> _Brief_
Only the lines from the line that contains "[0:01.20-0:01.40]" through the final line of the entries below belong in your answer, copied exactly and without pictures.

> _Material supplied_
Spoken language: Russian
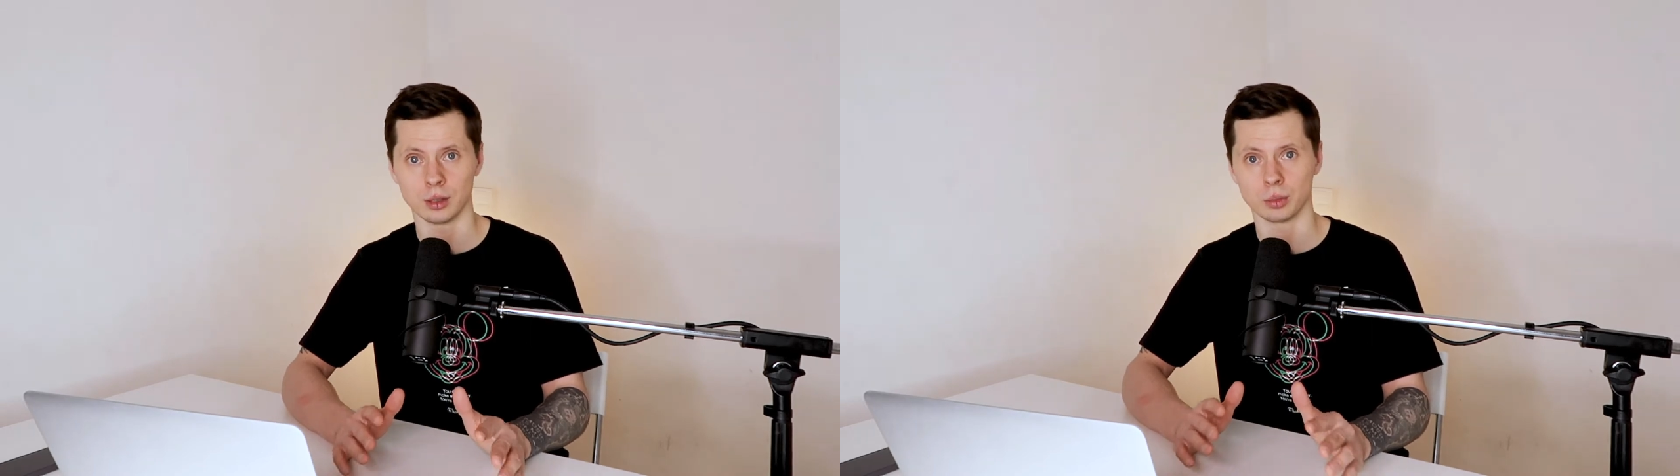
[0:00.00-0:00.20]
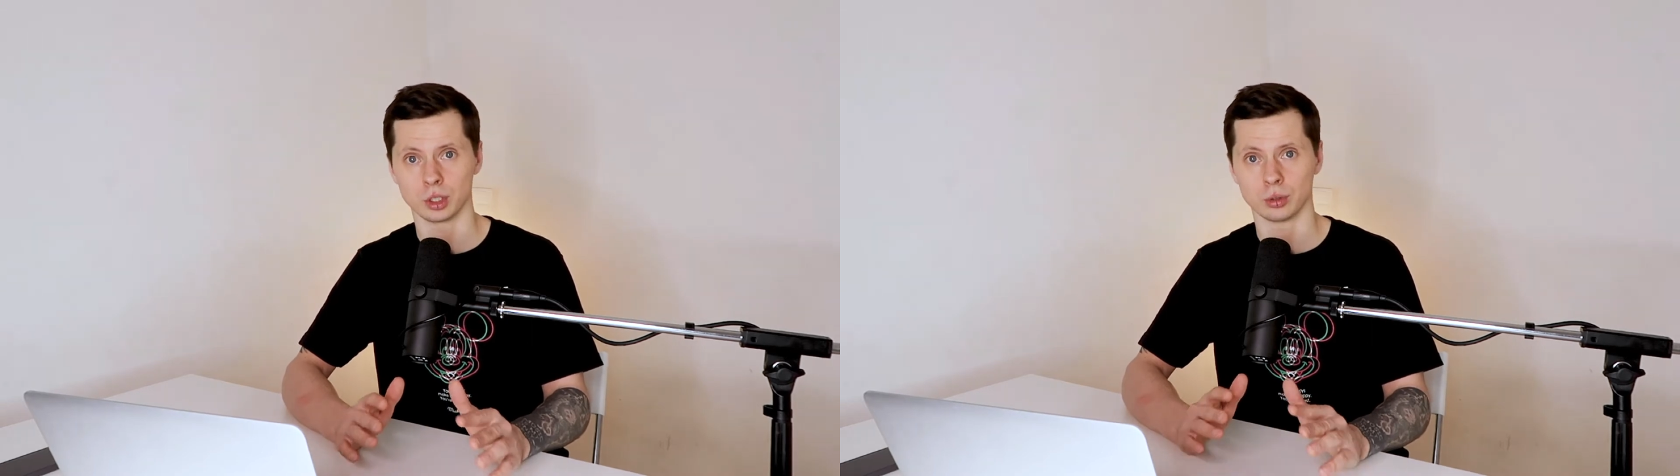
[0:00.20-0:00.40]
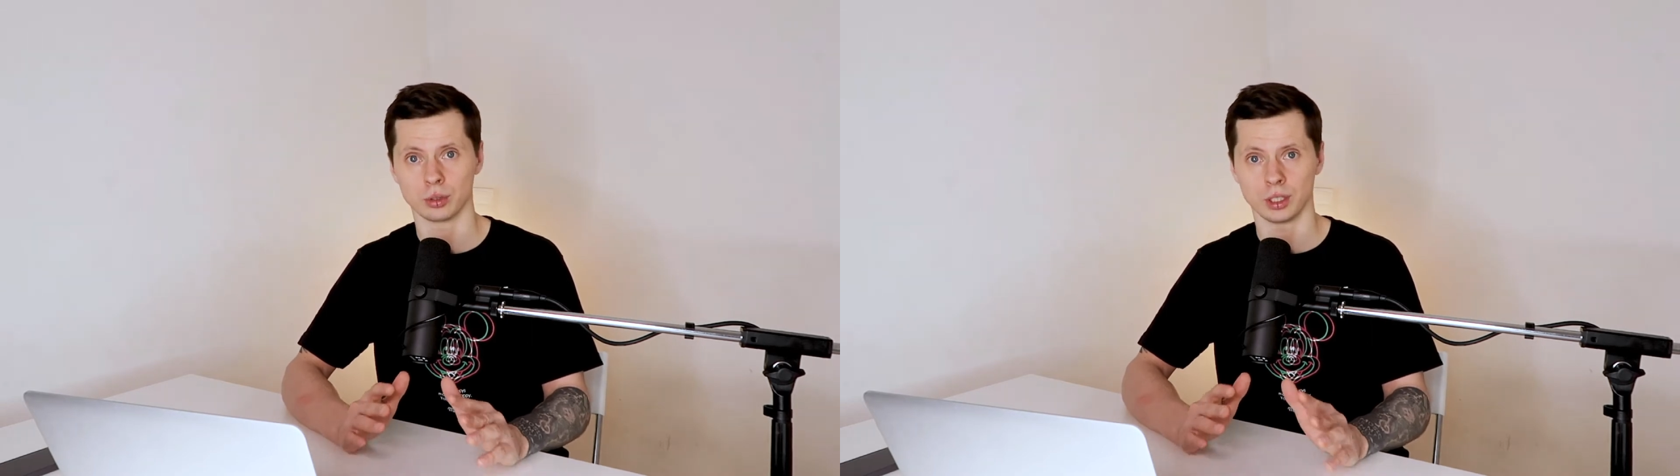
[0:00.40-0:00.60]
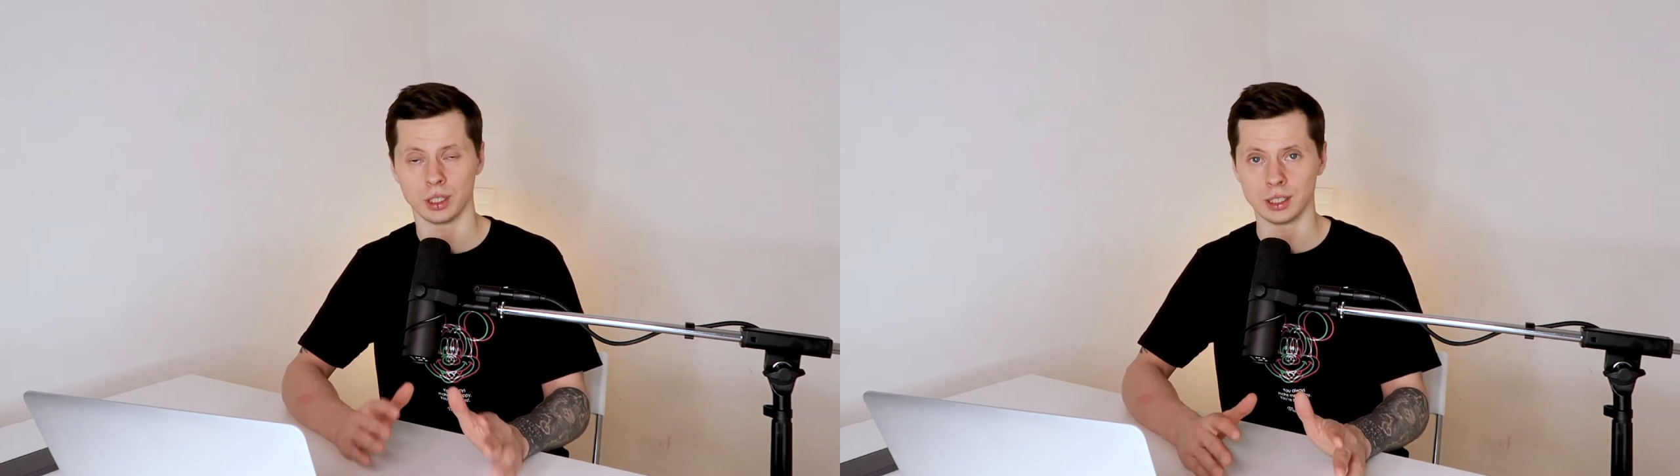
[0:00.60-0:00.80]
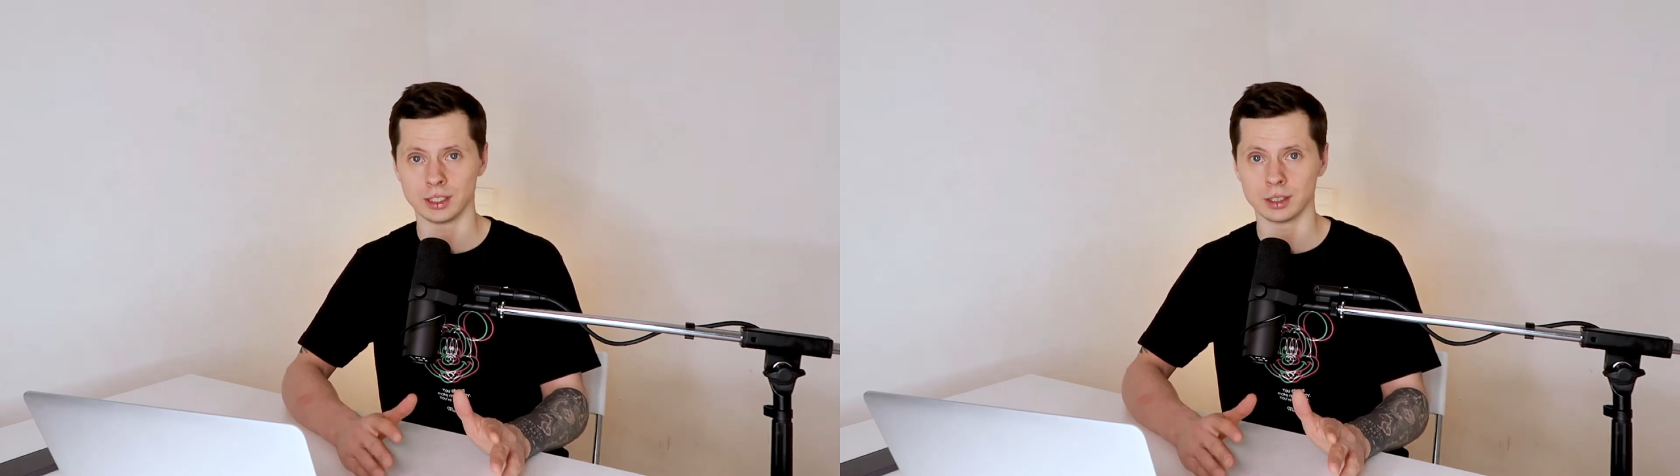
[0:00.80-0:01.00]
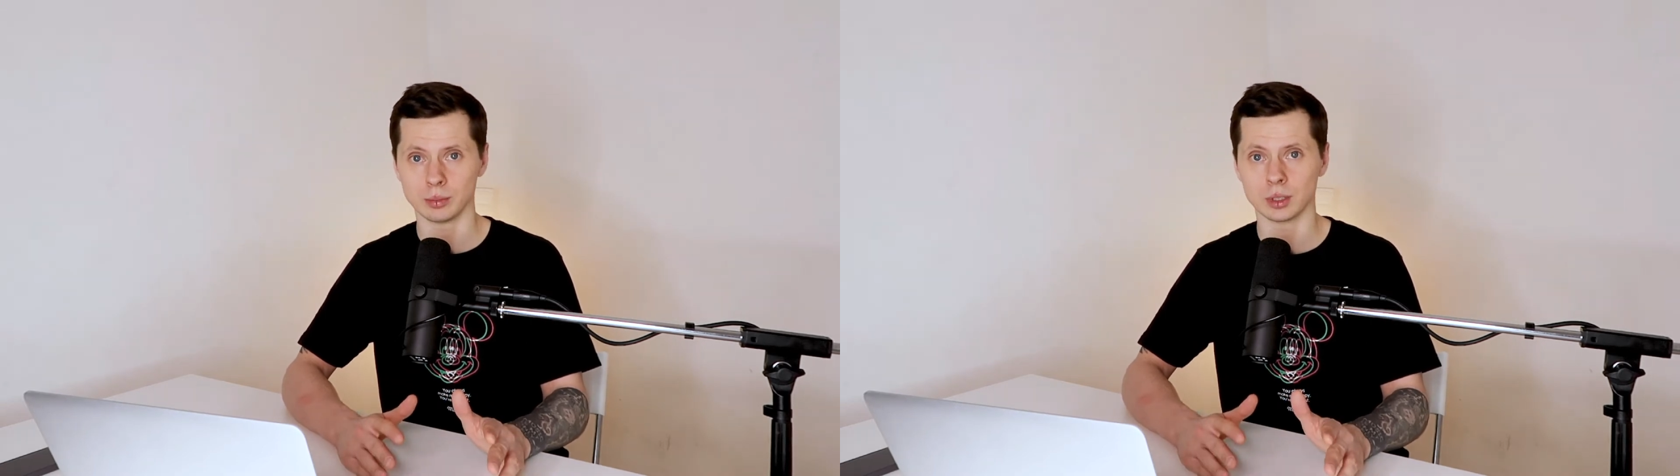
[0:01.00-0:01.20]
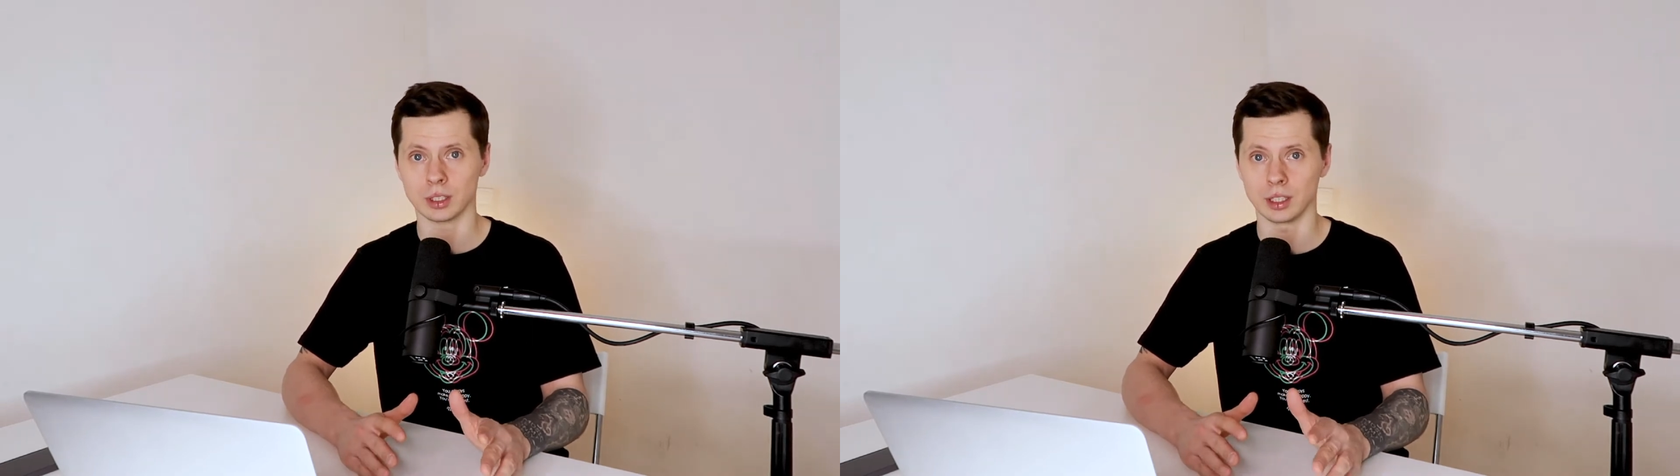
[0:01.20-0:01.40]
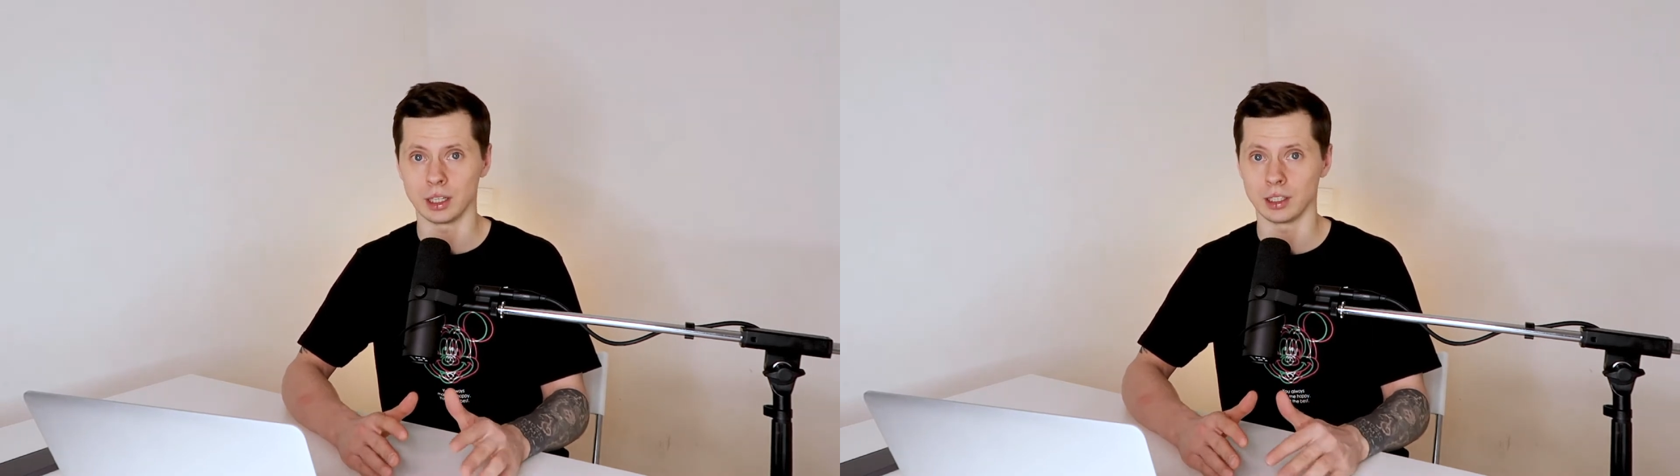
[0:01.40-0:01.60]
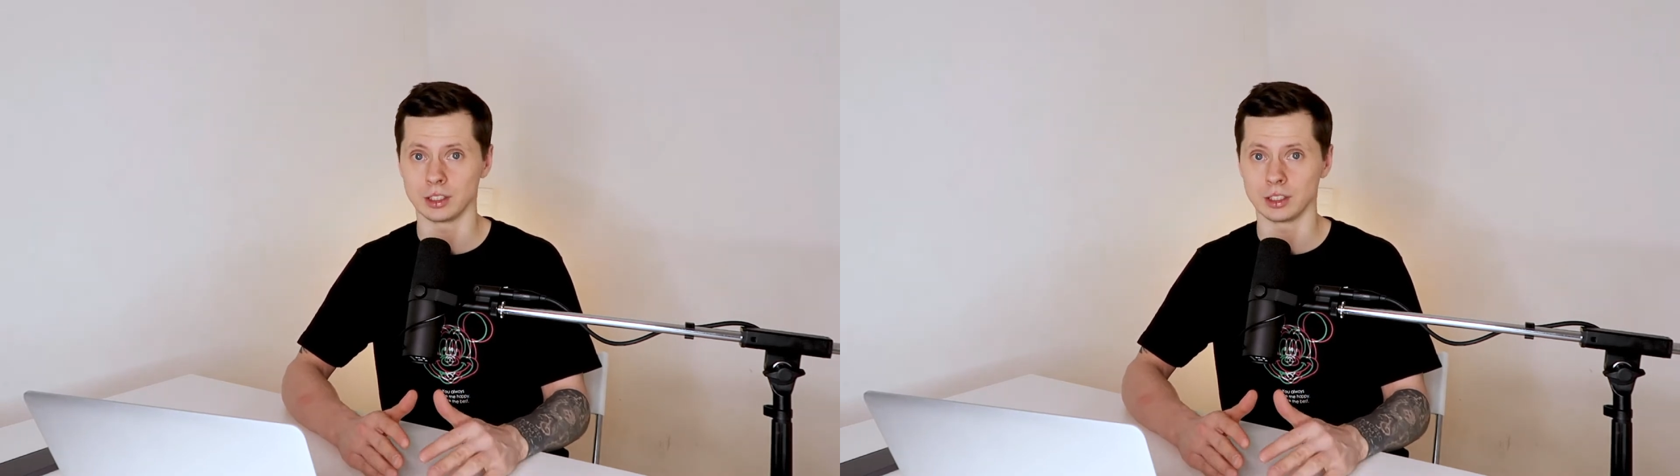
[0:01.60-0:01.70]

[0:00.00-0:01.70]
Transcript: мы что-то релизим, и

> _Task solution_
[0:01.20-0:01.40]
[0:01.40-0:01.60]
[0:01.60-0:01.70]

[0:00.00-0:01.70]
Transcript: мы что-то релизим, и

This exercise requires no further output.